(Entries supplied)

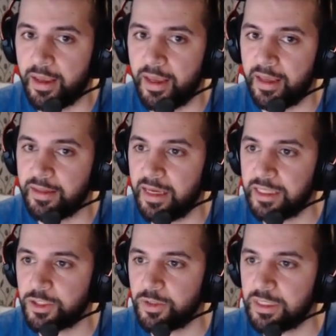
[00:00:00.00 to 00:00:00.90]
And
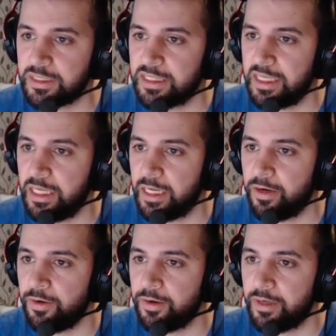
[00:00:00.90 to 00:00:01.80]
as you can see
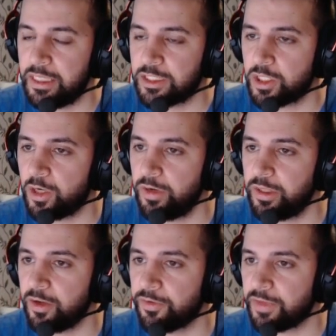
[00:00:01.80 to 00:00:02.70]
here, it's
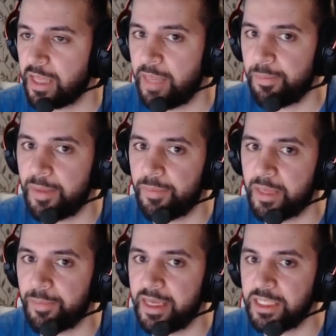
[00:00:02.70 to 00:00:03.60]
already of type epic
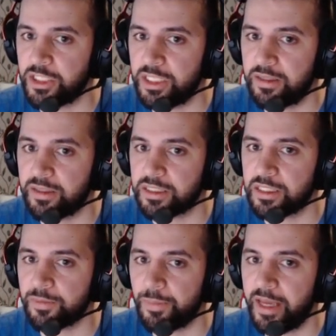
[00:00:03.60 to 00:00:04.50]
page. It
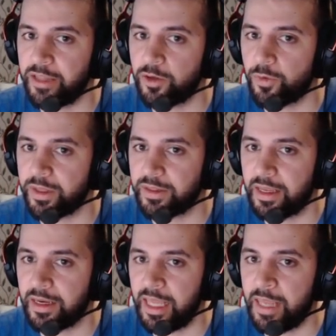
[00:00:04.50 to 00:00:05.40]
doesn't matter what I
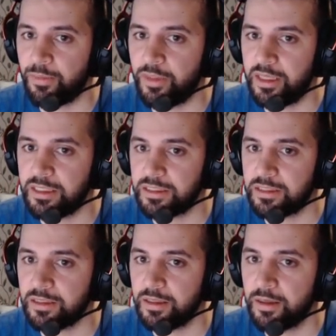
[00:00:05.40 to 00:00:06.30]
name
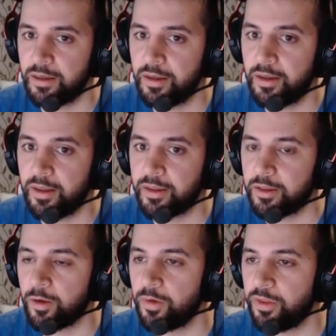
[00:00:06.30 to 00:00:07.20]
this.
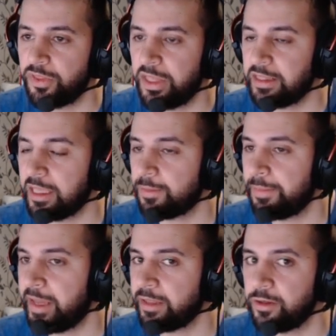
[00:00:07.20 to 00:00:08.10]
The only thing that
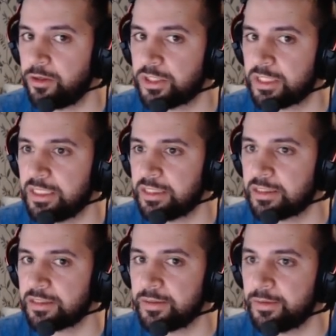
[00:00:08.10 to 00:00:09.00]
matters
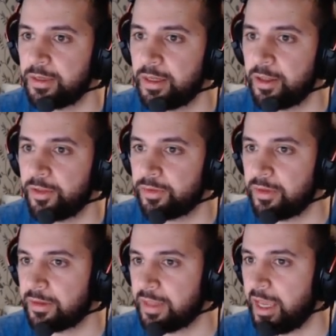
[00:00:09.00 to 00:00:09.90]
is the
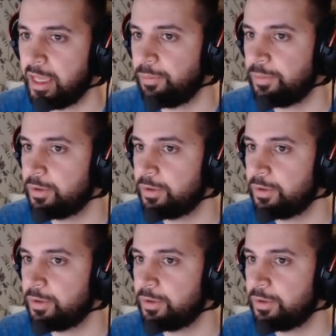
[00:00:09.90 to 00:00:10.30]
type.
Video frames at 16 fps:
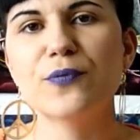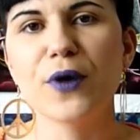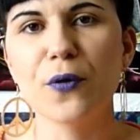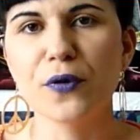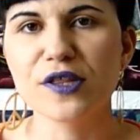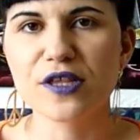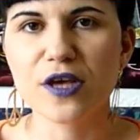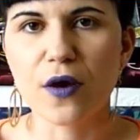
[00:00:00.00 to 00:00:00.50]
by
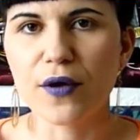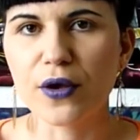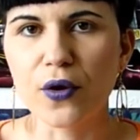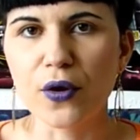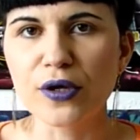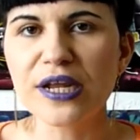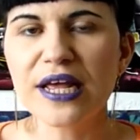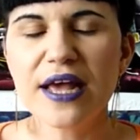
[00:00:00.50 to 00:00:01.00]
what's going
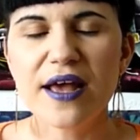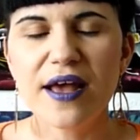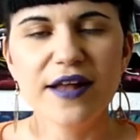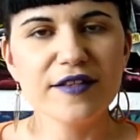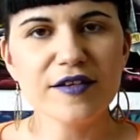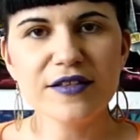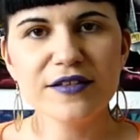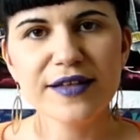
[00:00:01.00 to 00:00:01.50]
on, it
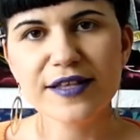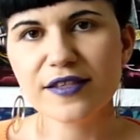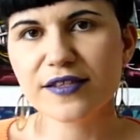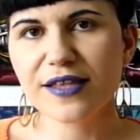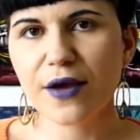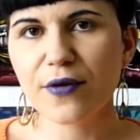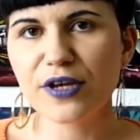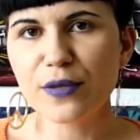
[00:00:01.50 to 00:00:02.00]
doesn't
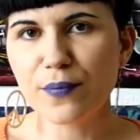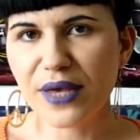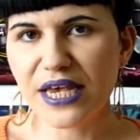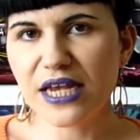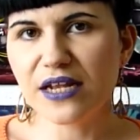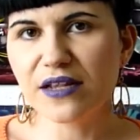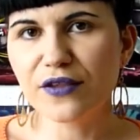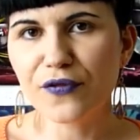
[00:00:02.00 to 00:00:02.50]
necessarily
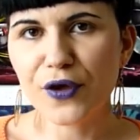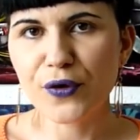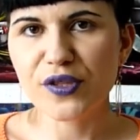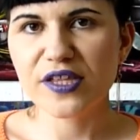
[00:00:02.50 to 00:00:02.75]
mean that those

(End Entries supplied)

- Your assignment
Reprint the entries above exactly, images removed.

- Exercise answer
[00:00:00.00 to 00:00:00.90]
And
[00:00:00.90 to 00:00:01.80]
as you can see
[00:00:01.80 to 00:00:02.70]
here, it's
[00:00:02.70 to 00:00:03.60]
already of type epic
[00:00:03.60 to 00:00:04.50]
page. It
[00:00:04.50 to 00:00:05.40]
doesn't matter what I
[00:00:05.40 to 00:00:06.30]
name
[00:00:06.30 to 00:00:07.20]
this.
[00:00:07.20 to 00:00:08.10]
The only thing that
[00:00:08.10 to 00:00:09.00]
matters
[00:00:09.00 to 00:00:09.90]
is the
[00:00:09.90 to 00:00:10.30]
type.
Video frames at 16 fps:
[00:00:00.00 to 00:00:00.50]
by
[00:00:00.50 to 00:00:01.00]
what's going
[00:00:01.00 to 00:00:01.50]
on, it
[00:00:01.50 to 00:00:02.00]
doesn't
[00:00:02.00 to 00:00:02.50]
necessarily
[00:00:02.50 to 00:00:02.75]
mean that those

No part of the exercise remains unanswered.